====== AVAILABLE DATA ======
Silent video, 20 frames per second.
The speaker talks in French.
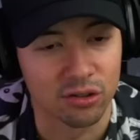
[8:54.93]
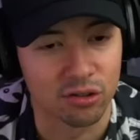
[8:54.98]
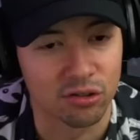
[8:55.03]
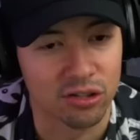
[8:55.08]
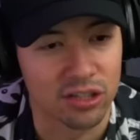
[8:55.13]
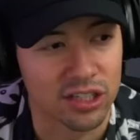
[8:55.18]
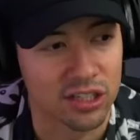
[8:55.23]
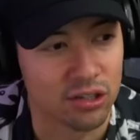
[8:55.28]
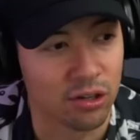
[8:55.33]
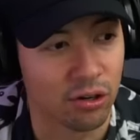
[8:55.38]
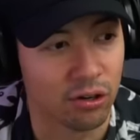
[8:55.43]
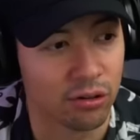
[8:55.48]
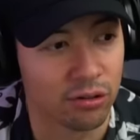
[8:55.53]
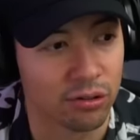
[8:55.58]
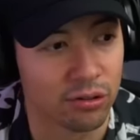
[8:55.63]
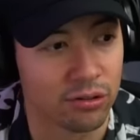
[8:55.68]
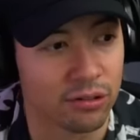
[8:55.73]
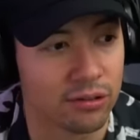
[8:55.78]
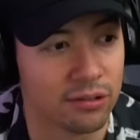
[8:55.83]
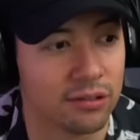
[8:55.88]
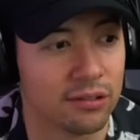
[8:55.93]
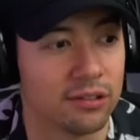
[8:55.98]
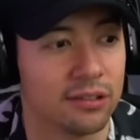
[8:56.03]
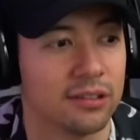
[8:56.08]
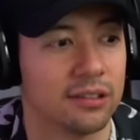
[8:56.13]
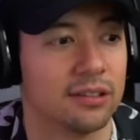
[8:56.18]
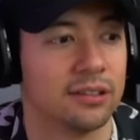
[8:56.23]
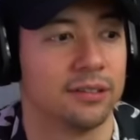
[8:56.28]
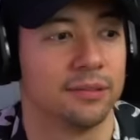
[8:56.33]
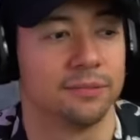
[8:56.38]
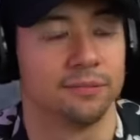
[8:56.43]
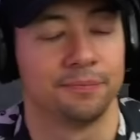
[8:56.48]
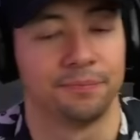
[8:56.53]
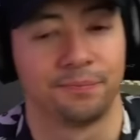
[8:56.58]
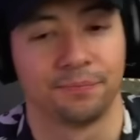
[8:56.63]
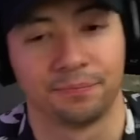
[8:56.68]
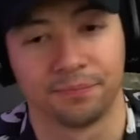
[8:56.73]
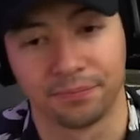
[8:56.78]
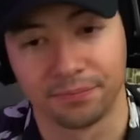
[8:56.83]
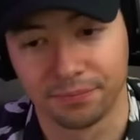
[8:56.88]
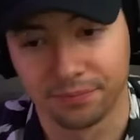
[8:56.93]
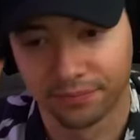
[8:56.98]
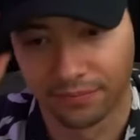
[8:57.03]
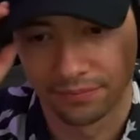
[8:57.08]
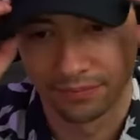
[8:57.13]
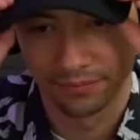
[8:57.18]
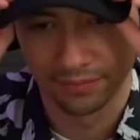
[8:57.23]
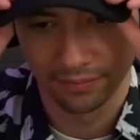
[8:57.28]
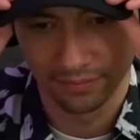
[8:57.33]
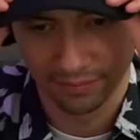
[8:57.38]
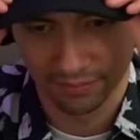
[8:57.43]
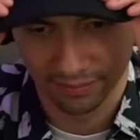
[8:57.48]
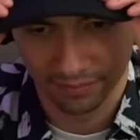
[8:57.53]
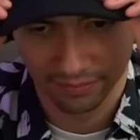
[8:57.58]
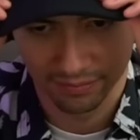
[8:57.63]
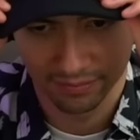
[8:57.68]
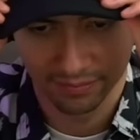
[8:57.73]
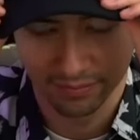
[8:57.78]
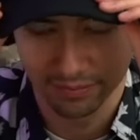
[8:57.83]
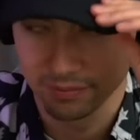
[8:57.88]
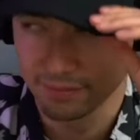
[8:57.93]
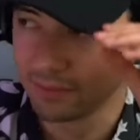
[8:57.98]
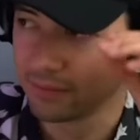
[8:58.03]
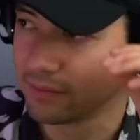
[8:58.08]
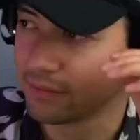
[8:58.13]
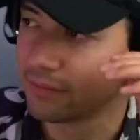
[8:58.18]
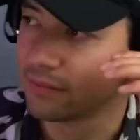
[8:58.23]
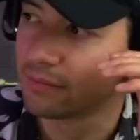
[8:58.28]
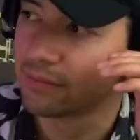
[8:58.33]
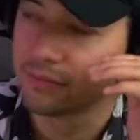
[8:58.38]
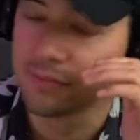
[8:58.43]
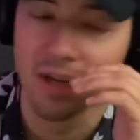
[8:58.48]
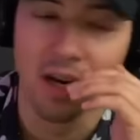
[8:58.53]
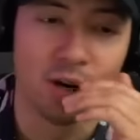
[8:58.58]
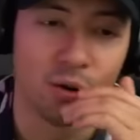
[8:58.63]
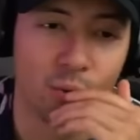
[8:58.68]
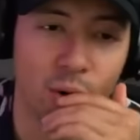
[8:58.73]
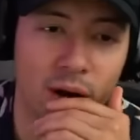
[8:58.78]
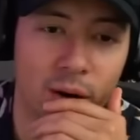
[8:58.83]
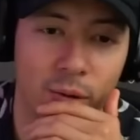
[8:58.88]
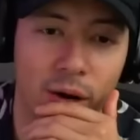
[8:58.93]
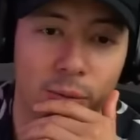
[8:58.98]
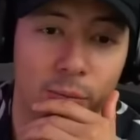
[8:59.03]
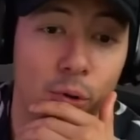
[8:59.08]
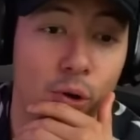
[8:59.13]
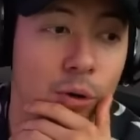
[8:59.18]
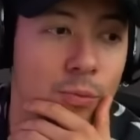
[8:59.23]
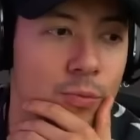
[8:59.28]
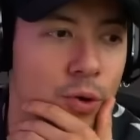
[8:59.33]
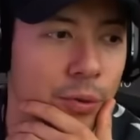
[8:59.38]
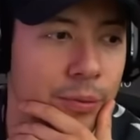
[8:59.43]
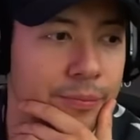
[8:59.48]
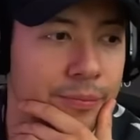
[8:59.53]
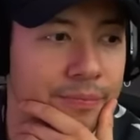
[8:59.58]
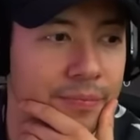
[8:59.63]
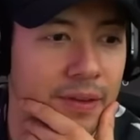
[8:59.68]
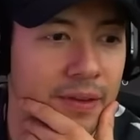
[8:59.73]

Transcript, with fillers: trucs TikTok. le euh. va mieux. triste. Ouais, ouais, beaucoup mieux.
======
GOAL OF THE EXERCISE: Above are the records; print them all exactly and keep the pictures out.

THE ANSWER:
Silent video, 20 frames per second.
The speaker talks in French.
[8:54.93]
[8:54.98]
[8:55.03]
[8:55.08]
[8:55.13]
[8:55.18]
[8:55.23]
[8:55.28]
[8:55.33]
[8:55.38]
[8:55.43]
[8:55.48]
[8:55.53]
[8:55.58]
[8:55.63]
[8:55.68]
[8:55.73]
[8:55.78]
[8:55.83]
[8:55.88]
[8:55.93]
[8:55.98]
[8:56.03]
[8:56.08]
[8:56.13]
[8:56.18]
[8:56.23]
[8:56.28]
[8:56.33]
[8:56.38]
[8:56.43]
[8:56.48]
[8:56.53]
[8:56.58]
[8:56.63]
[8:56.68]
[8:56.73]
[8:56.78]
[8:56.83]
[8:56.88]
[8:56.93]
[8:56.98]
[8:57.03]
[8:57.08]
[8:57.13]
[8:57.18]
[8:57.23]
[8:57.28]
[8:57.33]
[8:57.38]
[8:57.43]
[8:57.48]
[8:57.53]
[8:57.58]
[8:57.63]
[8:57.68]
[8:57.73]
[8:57.78]
[8:57.83]
[8:57.88]
[8:57.93]
[8:57.98]
[8:58.03]
[8:58.08]
[8:58.13]
[8:58.18]
[8:58.23]
[8:58.28]
[8:58.33]
[8:58.38]
[8:58.43]
[8:58.48]
[8:58.53]
[8:58.58]
[8:58.63]
[8:58.68]
[8:58.73]
[8:58.78]
[8:58.83]
[8:58.88]
[8:58.93]
[8:58.98]
[8:59.03]
[8:59.08]
[8:59.13]
[8:59.18]
[8:59.23]
[8:59.28]
[8:59.33]
[8:59.38]
[8:59.43]
[8:59.48]
[8:59.53]
[8:59.58]
[8:59.63]
[8:59.68]
[8:59.73]

Transcript, with fillers: trucs TikTok. le euh. va mieux. triste. Ouais, ouais, beaucoup mieux.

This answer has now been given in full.